With a subscription to LWN, you can stay current with what is happening in the Linux and free-software community and take advantage of subscriber-only site features. We are pleased to offer you a free trial subscription, no credit card required, so that you can see for yourself. Please, join us!
Tracing is a technique that is used for both performance analysis and debugging. A tracer generates its data into a log; these are tracing events that can be later analyzed to understand the program's execution. Linux has ftrace that can log function calls and tracepoint data for the kernel. CPUs also support tracing mechanisms for different events. Processor Trace (PT) is a new tracing mechanism for Intel CPUs that traces branches executing on the CPU, which allows the reconstruction of the control flow of all executed code.
Intel CPUs have an older mechanism called BTS (Branch Trace Store) that also allowed branch tracing, but it was slow and not widely used. PT allows tracing with better performance and gathers additional information, such as timing. Intel Processor Trace is supported on Broadwell CPUs. More information can be found in the Processor Trace specification in the Intel Architecture Software Developer Manuals, volume 3, chapter 36.
Hardware tracing mechanisms were traditionally used from hardware debuggers. But it is also possible to integrate them into the operating system, which allows tight integration with its profiling and debugging mechanisms. This makes it possible to use different trace buffers for different processes, and to make the facility available for non-root users. More importantly, it also allows tracing on every system, without needing to attach special debugging hardware.
The 4.1 kernel has an implementation of Processor Trace in the kernel's perf_events subsystem that allows the use of PT through the perf interface. The user-tools support is not quite merged yet, but is expected for 4.2. The code was developed by Alex Shishkin and Adrian Hunter and was tested by Emmanuel Lucet.

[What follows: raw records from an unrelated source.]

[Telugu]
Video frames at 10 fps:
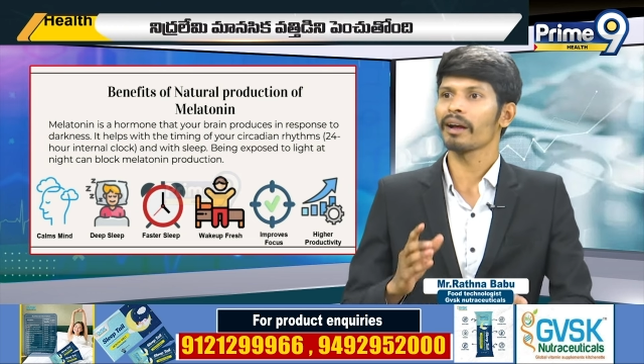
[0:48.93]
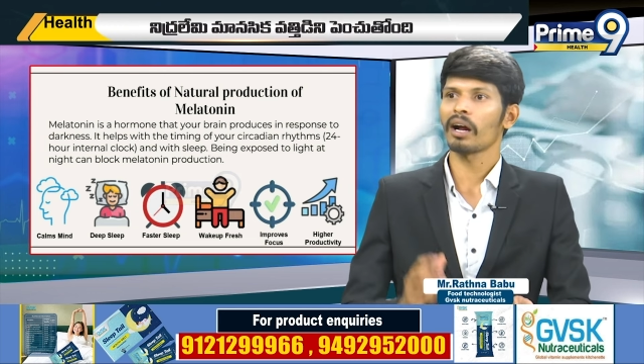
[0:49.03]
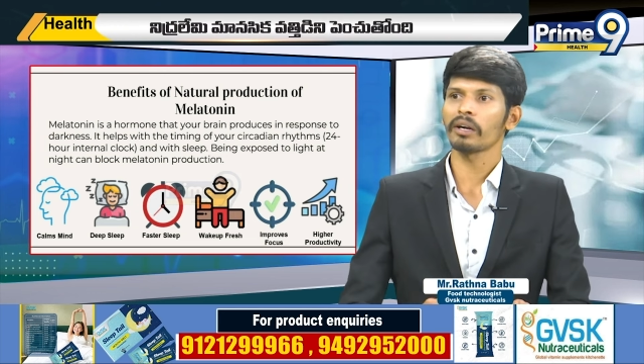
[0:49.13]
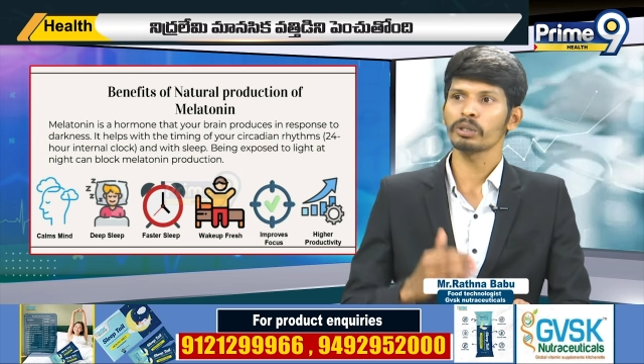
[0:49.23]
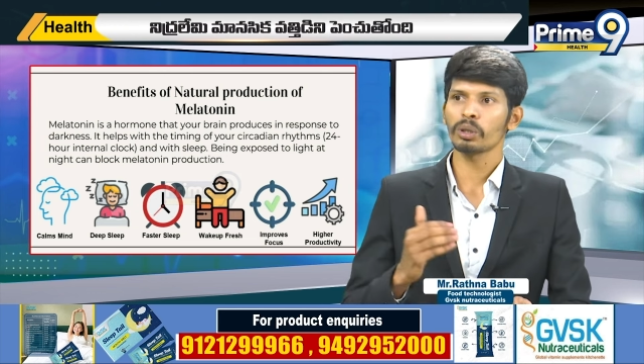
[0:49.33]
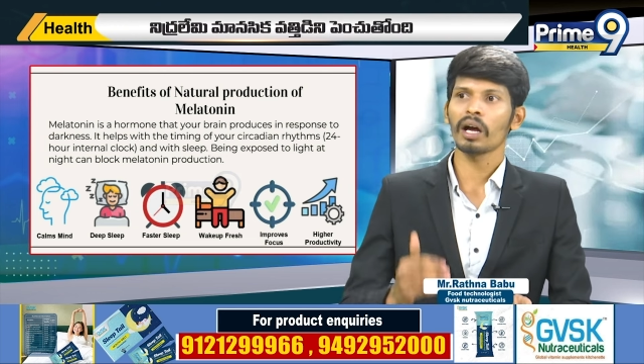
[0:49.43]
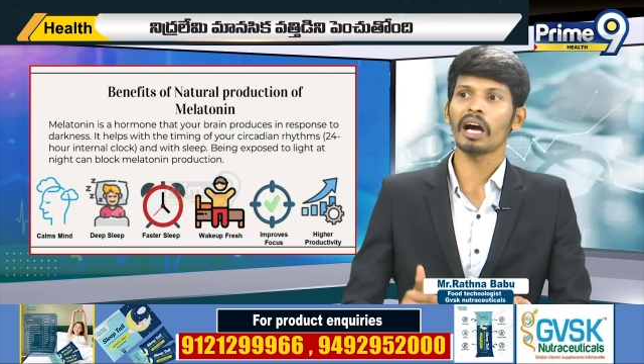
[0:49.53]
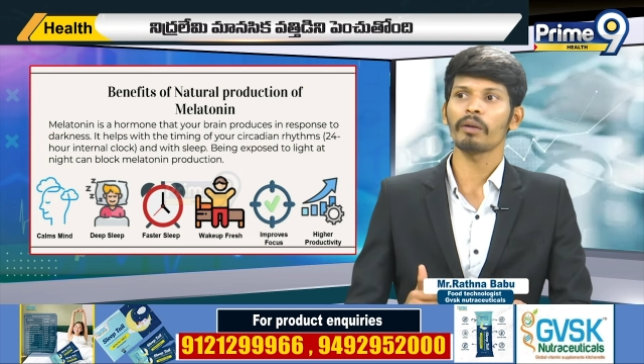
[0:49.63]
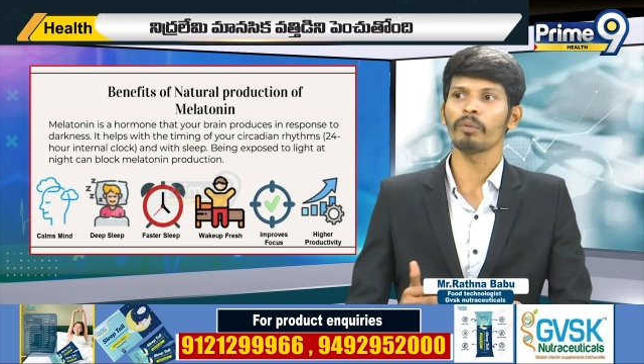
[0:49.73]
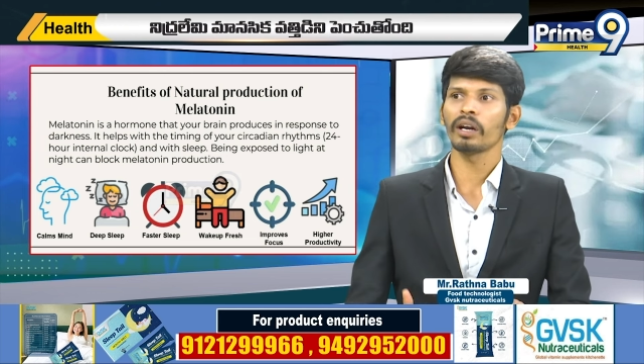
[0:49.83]
కార్టిసోల్
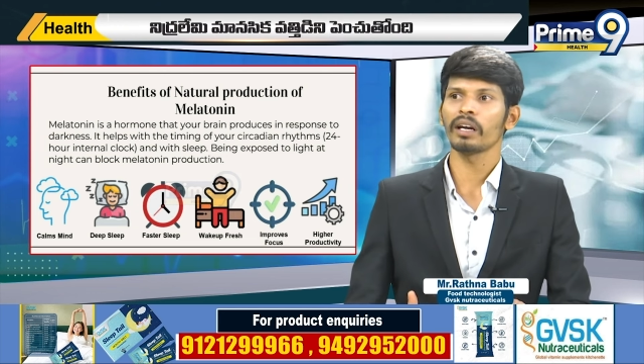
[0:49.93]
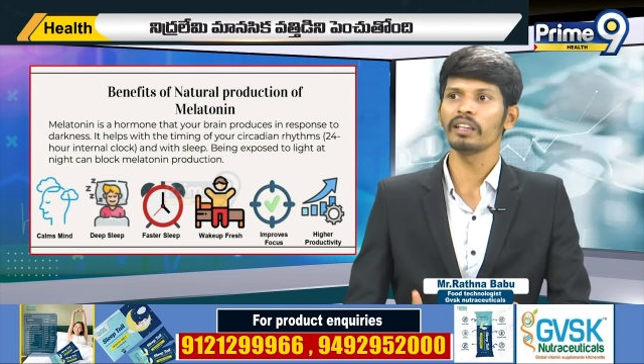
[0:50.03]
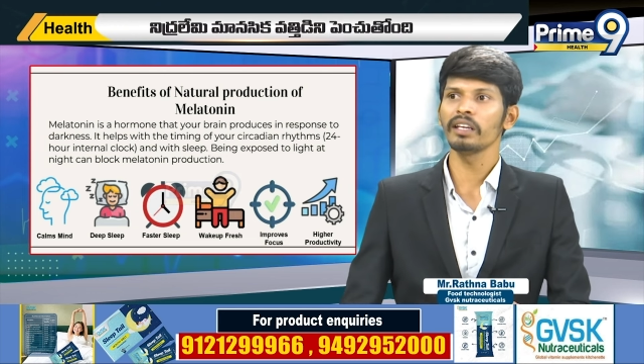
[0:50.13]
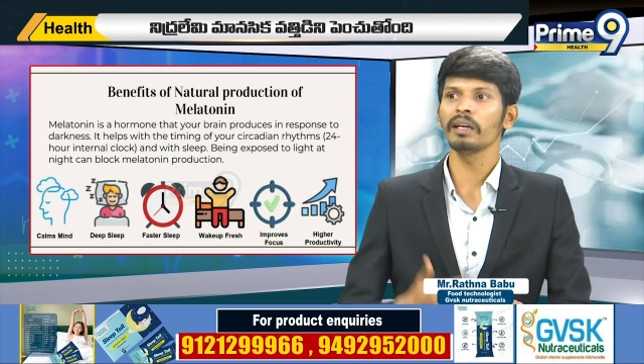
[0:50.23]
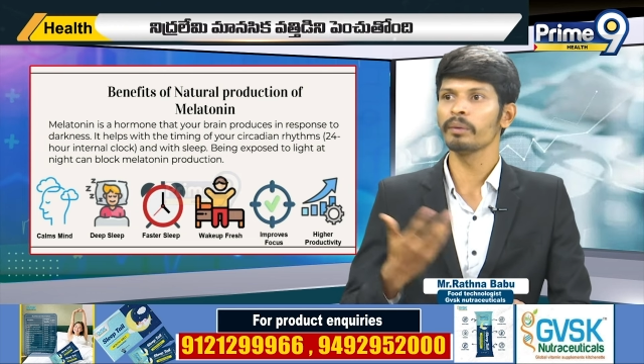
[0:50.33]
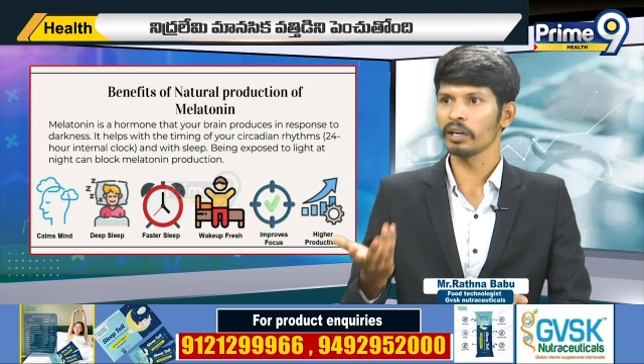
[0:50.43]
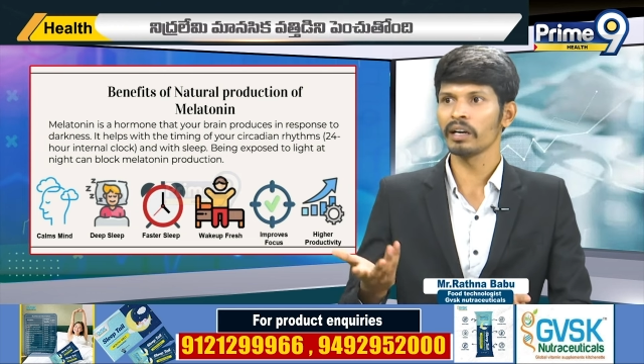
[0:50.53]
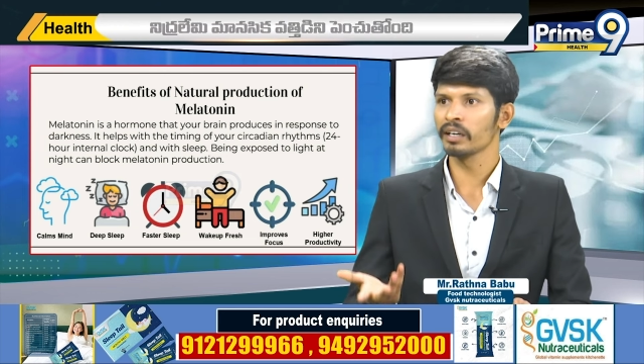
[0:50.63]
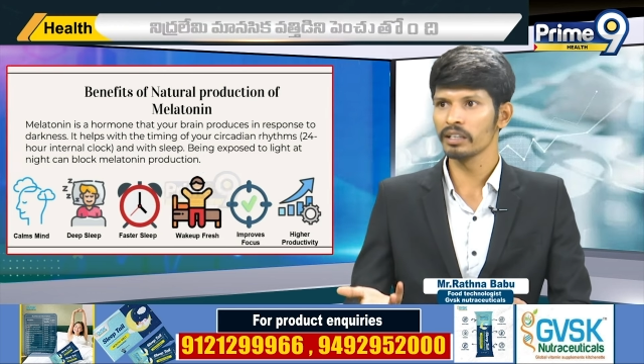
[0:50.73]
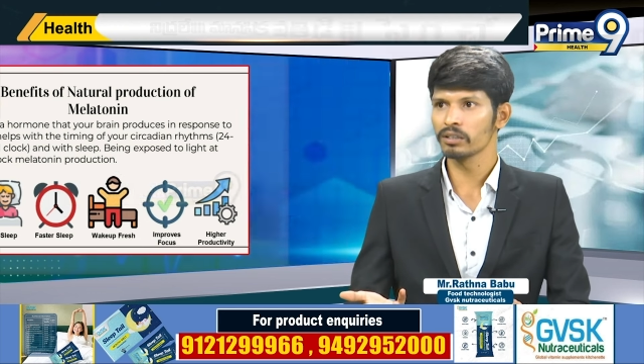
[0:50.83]
హార్మోన్ అనేది
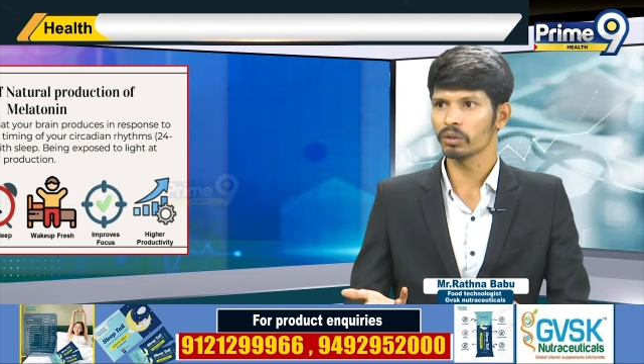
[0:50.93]
రిలీజ్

Other architectures, such as ARM and MIPS, also have branch tracing mechanisms, but these were not supported by operating system drivers before. ARM is currently merging a separate driver for its CoreSighttracing, but that is using a different, non-perf interface.
Implementation
Tracing branches on a modern CPU that runs multiple cores at multi-GHz speeds can generate huge amounts of data. While the CPU can do the actual tracing with little overhead — hardware can do it in parallel — maintaining the bandwidth to a log buffer can be a challenge. PT uses aggressive compression to make this problem manageable: unconditional direct branches are not logged at all, conditional branches are compressed to a single bit (taken or not-taken), andCALL/RET instructions can be elided by maintaining a call stack in the decoder.
A special PT decoder later reads the compressed trace stream. It decodes the instructions in the executable. Every time it reaches a conditional or indirect branch it consults the trace information to decide on the branch target. Asynchronous events, such as interrupts or transaction aborts, are also reported, in addition to time and processor frequency. The information is sufficient to reconstruct the full control flow of the original program. The performance overhead is shifted from tracing to decoding time. Decoding is several orders of magnitude slower than tracing.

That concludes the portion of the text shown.